Start of Data extract

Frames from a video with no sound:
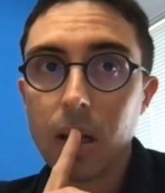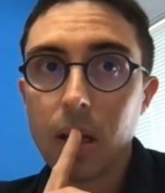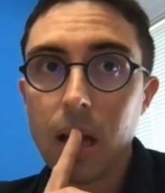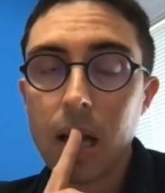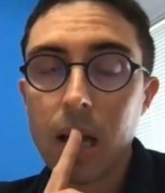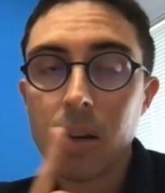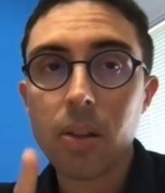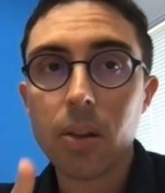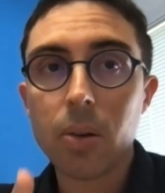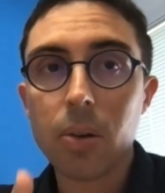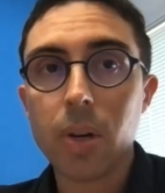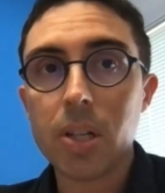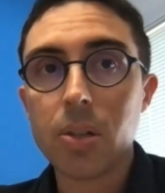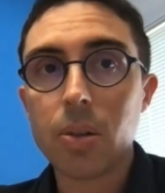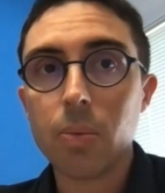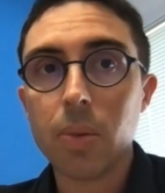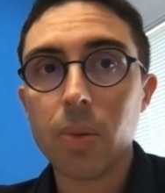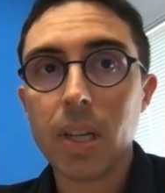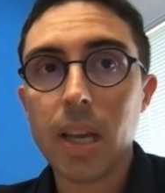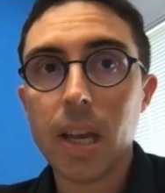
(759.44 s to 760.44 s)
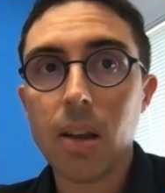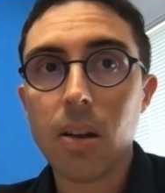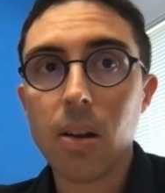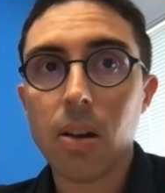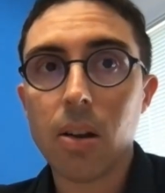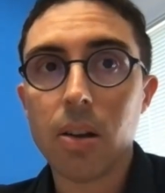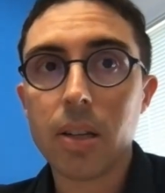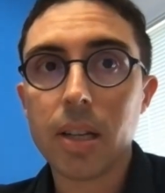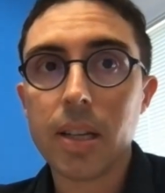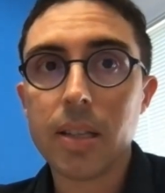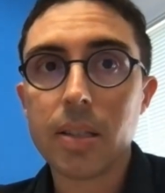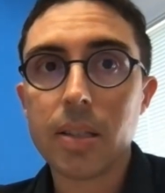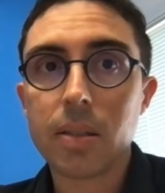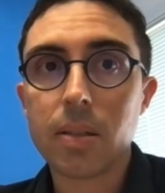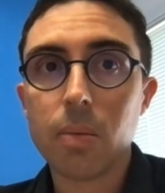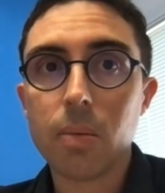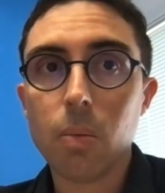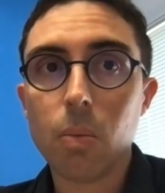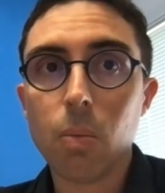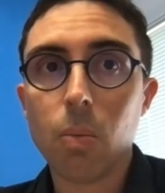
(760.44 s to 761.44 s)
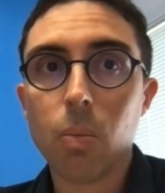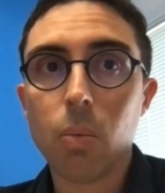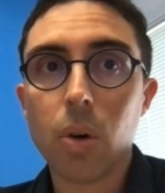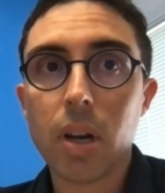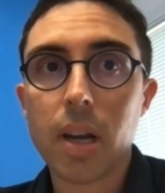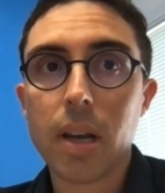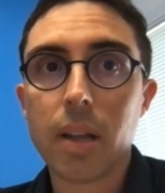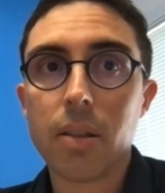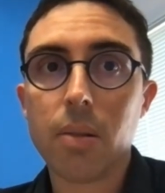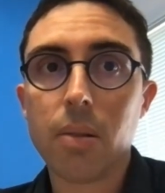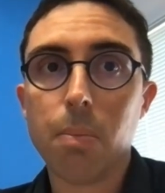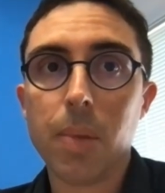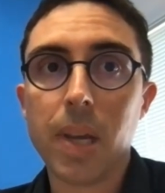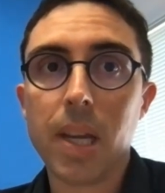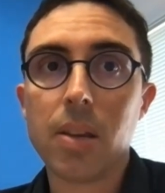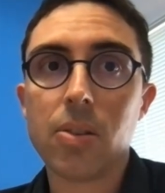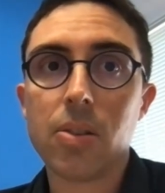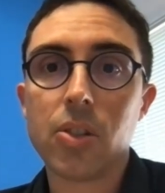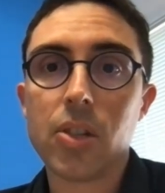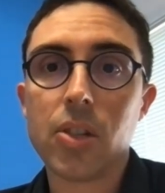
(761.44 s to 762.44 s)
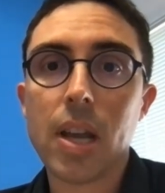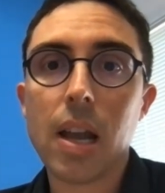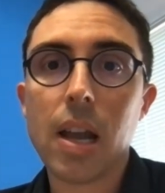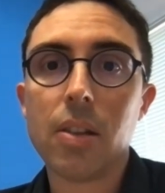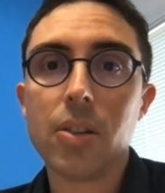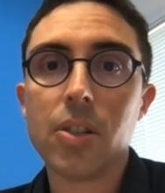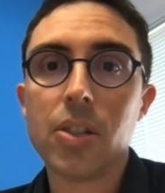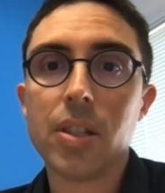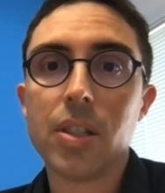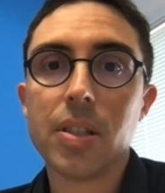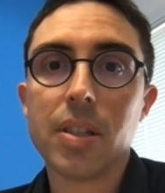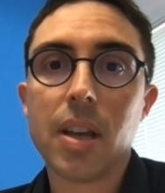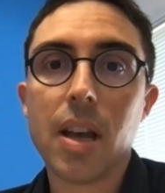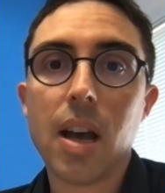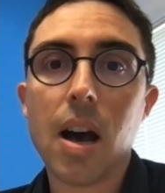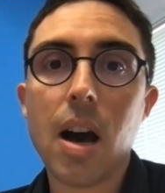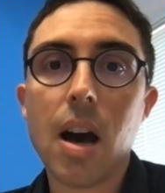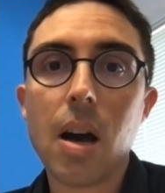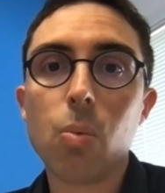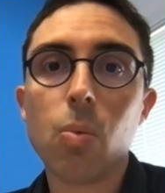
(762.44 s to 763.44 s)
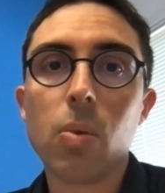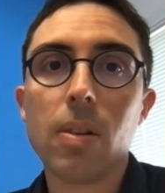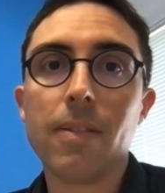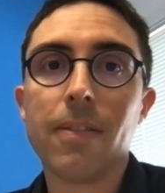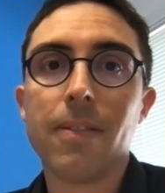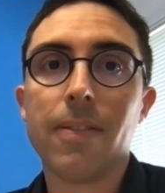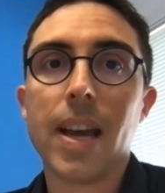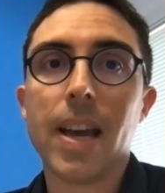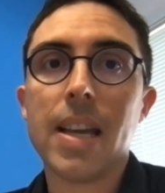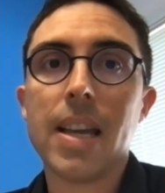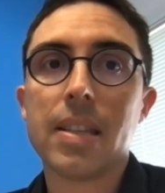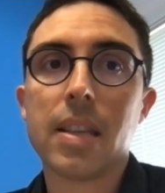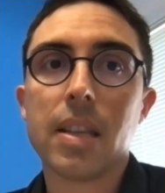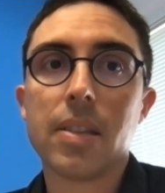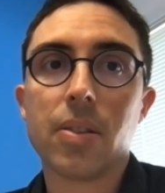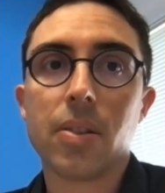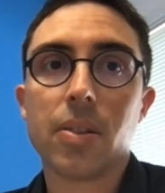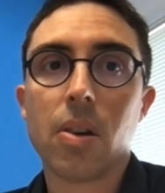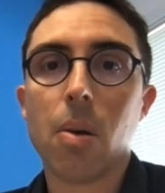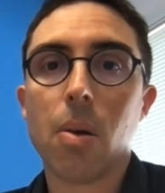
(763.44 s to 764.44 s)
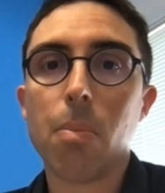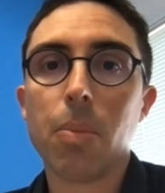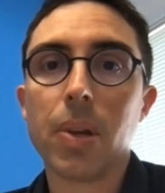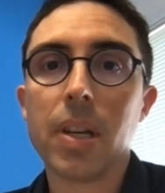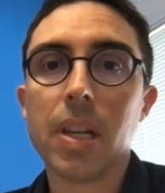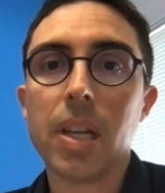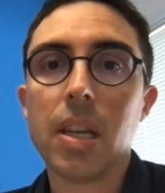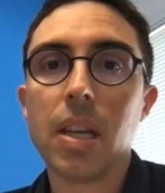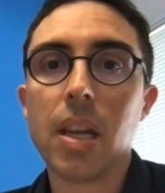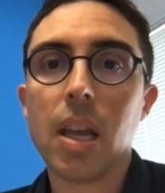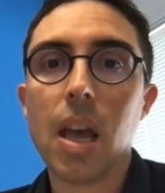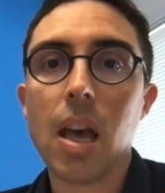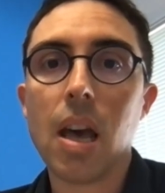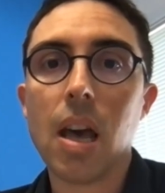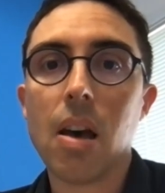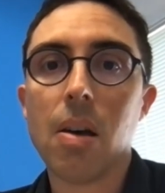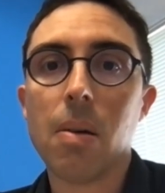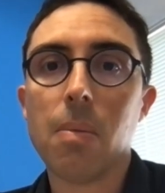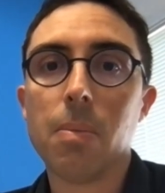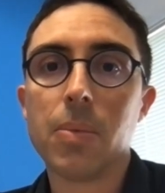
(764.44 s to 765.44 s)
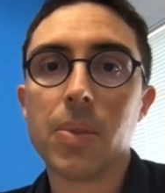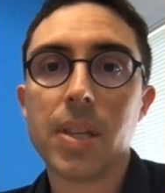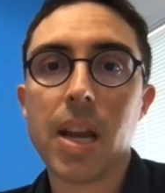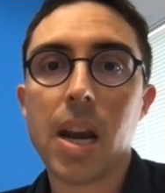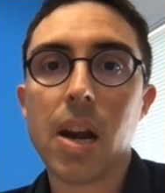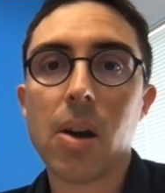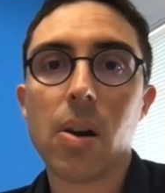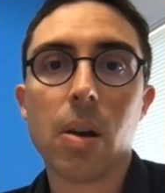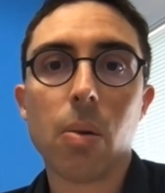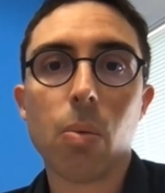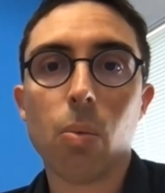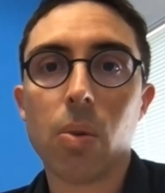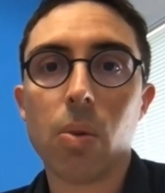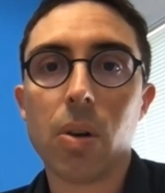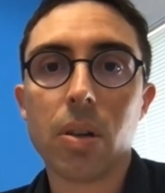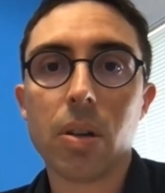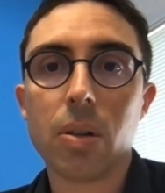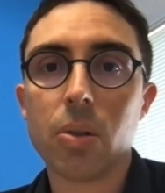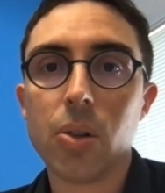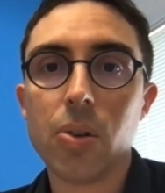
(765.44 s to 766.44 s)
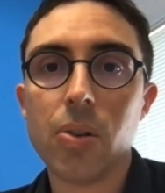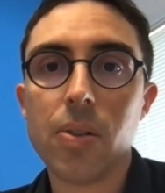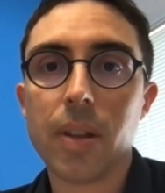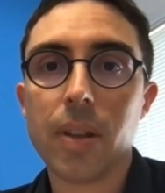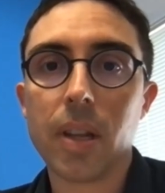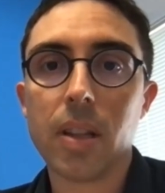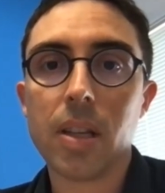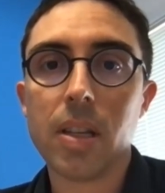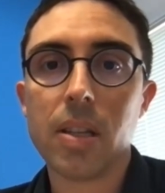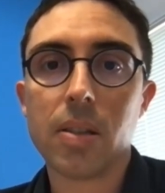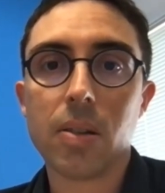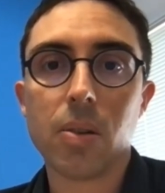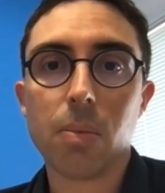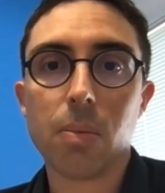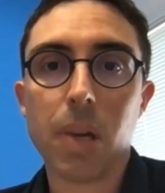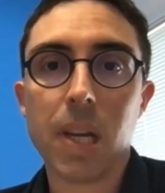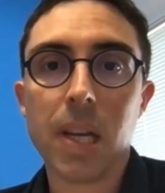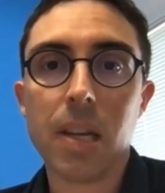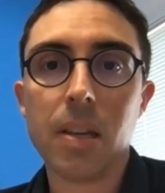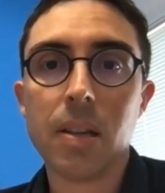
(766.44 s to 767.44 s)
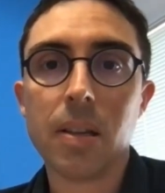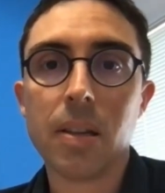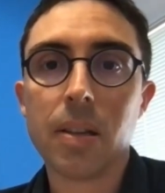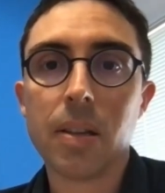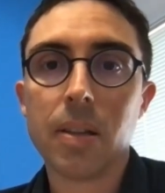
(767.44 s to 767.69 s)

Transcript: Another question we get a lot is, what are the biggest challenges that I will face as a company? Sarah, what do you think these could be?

End of Data extract

▶ [Work task]:
Put down exactly the lines of the data above that run from its first line through the line bearing "(767.44 s to 767.69 s)", and no pictures.

▶ [Reply]:
Frames from a video with no sound:
(759.44 s to 760.44 s)
(760.44 s to 761.44 s)
(761.44 s to 762.44 s)
(762.44 s to 763.44 s)
(763.44 s to 764.44 s)
(764.44 s to 765.44 s)
(765.44 s to 766.44 s)
(766.44 s to 767.44 s)
(767.44 s to 767.69 s)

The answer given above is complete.